When word came, Vidkun flew to New York. The police showed him a statement, allowed him to speak to a witness who'd talked with his son, seen him board the bus. No witness could be found who saw him leave it. Vidkun searched for him or word of him for three months, took the same bus trip two times in each direction, questioning everyone he met on the route. No one who knew the family believed the boy would not have come home if he were able. They were all just so sad, my brother said.

So often over the years when I haven't wanted to, I've thought of Vidkun on that bus. The glass next to him is dirty and in some lights is a window and in others is a mirror. In his pocket is his son's face.

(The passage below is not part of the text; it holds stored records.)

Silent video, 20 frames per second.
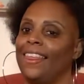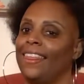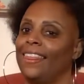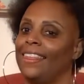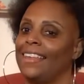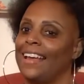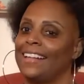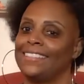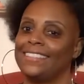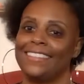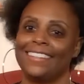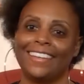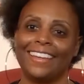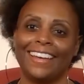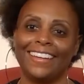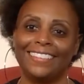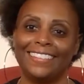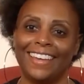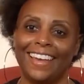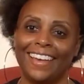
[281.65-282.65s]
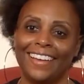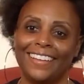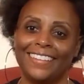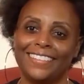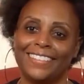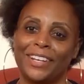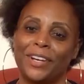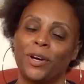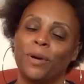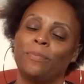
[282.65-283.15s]
That's the end, kids.
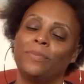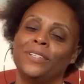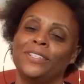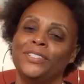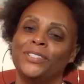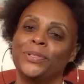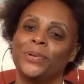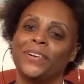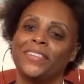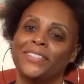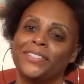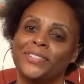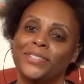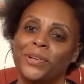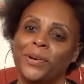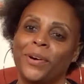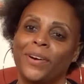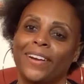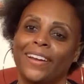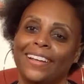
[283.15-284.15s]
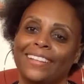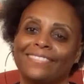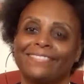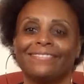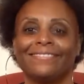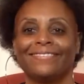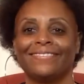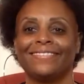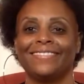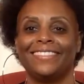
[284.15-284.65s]
I hope you enjoyed the story.
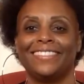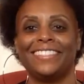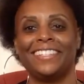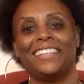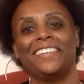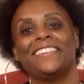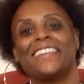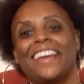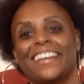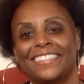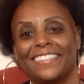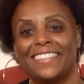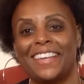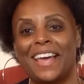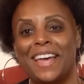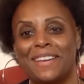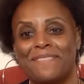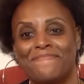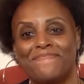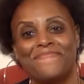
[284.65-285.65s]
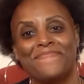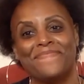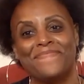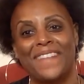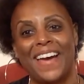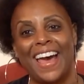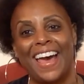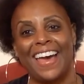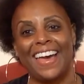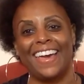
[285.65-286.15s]
See you next time.
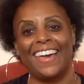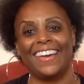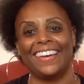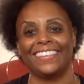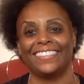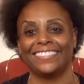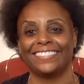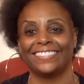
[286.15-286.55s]
Bye.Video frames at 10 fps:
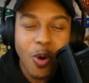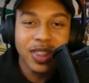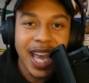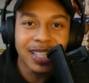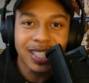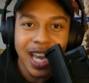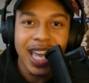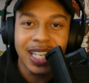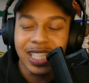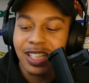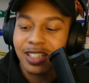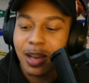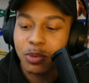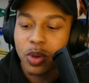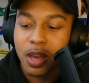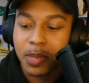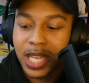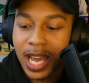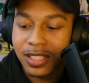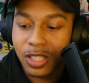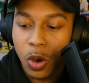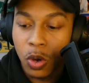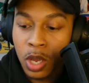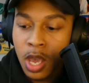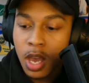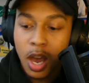on that stage in the WNBA. So,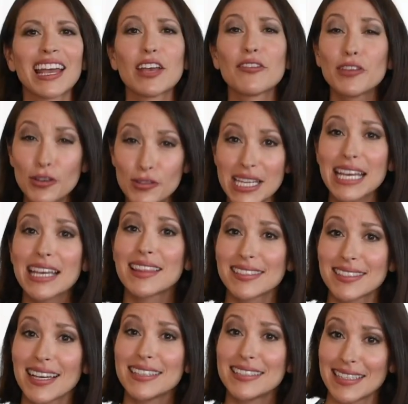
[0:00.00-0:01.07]
If you take
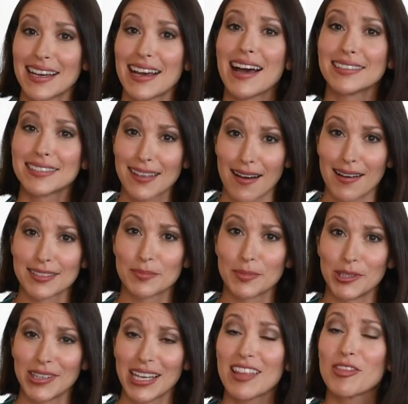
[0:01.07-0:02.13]
this idea as
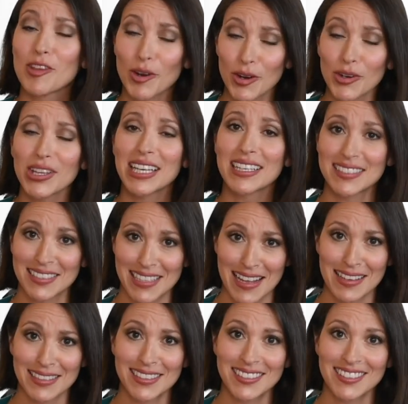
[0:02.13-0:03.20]
gospel in the earliest
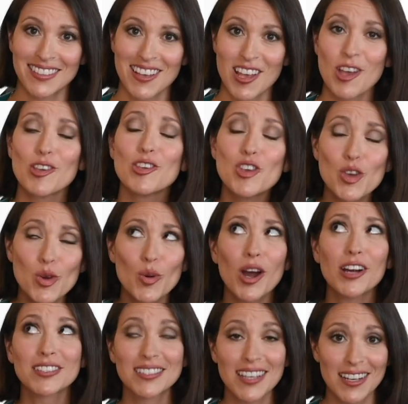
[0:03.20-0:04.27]
days, you
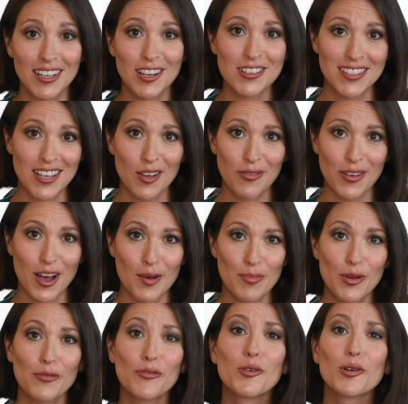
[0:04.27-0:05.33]
are setting yourself
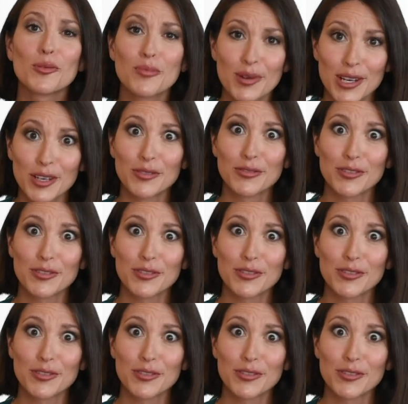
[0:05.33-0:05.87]
up for real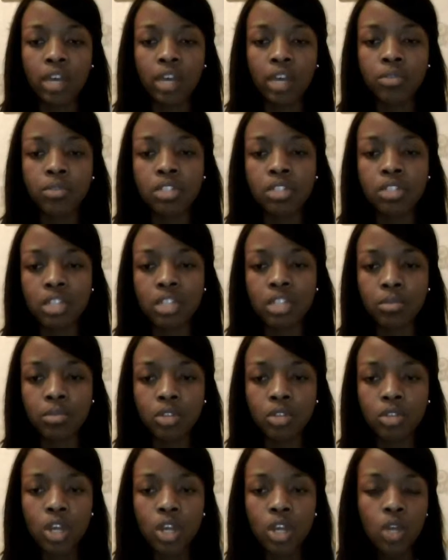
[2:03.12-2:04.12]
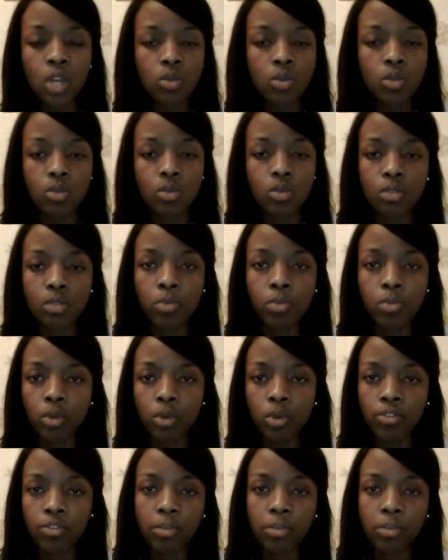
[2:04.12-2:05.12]
I was the demon, so it was
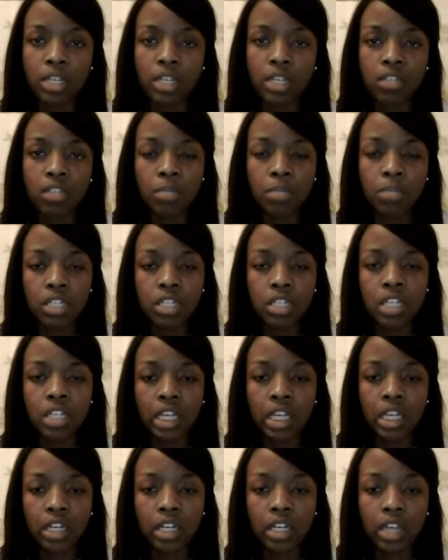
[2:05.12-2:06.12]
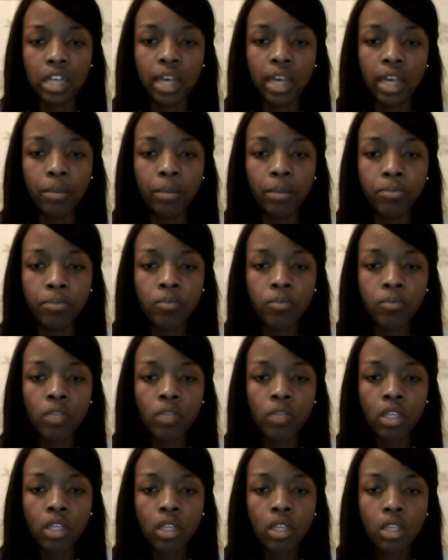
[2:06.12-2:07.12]
important for me to maintain
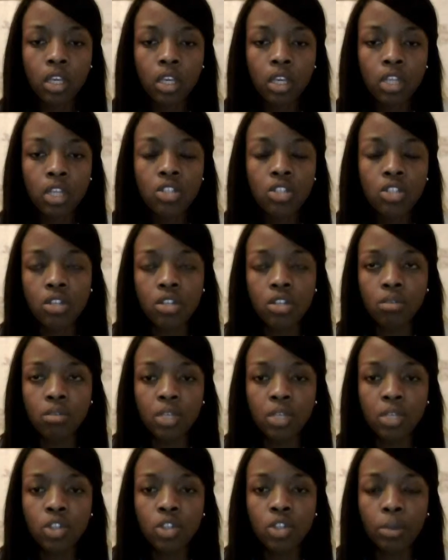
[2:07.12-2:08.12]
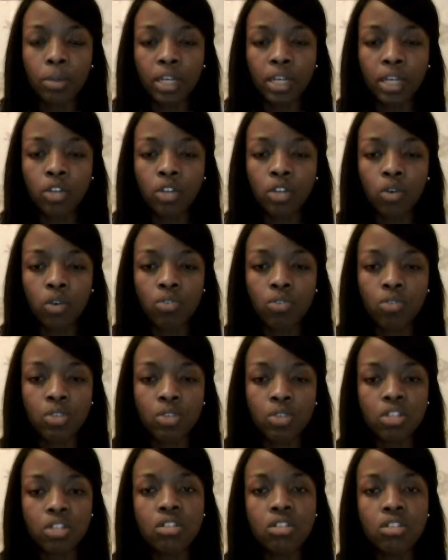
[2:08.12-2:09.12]
to make sure my clothing
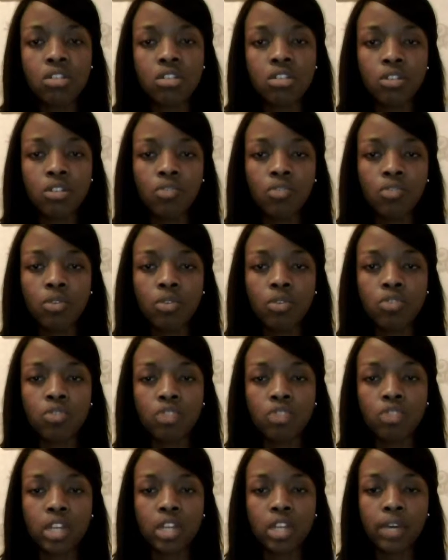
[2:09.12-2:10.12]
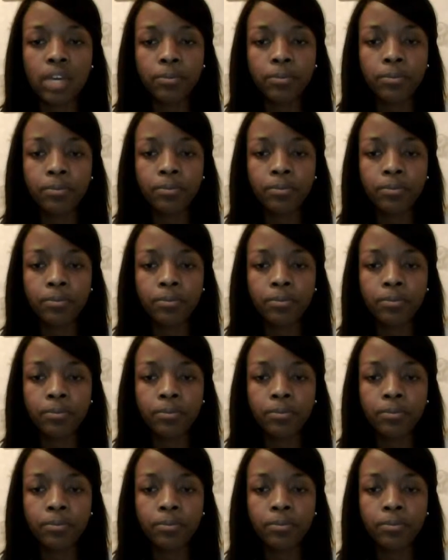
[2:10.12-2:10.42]
was consistent throughout the trailer.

I think how he forces himself to eat at least once every day, asks each person he meets to look at his picture. “No,” they all say. “No.” Such a long trip. Such a big country. Who could live there?

I hate this story. Vidkun, for your long-ago gifts, I return now two things. The first is that I will not change this ending. This is your story. No magic, no clever rescue, no final twist. As long as you can't pretend otherwise, neither will I. And then, because you once brought me a book with no such stories in it, the second thing I promise is not to write this one again. The older I get, the more I want a happy ending. Never again will I write about a child who disappears forever. All my pipers will have soft voices and gentle manners. No child so lost King Rat can't find him and bring him home.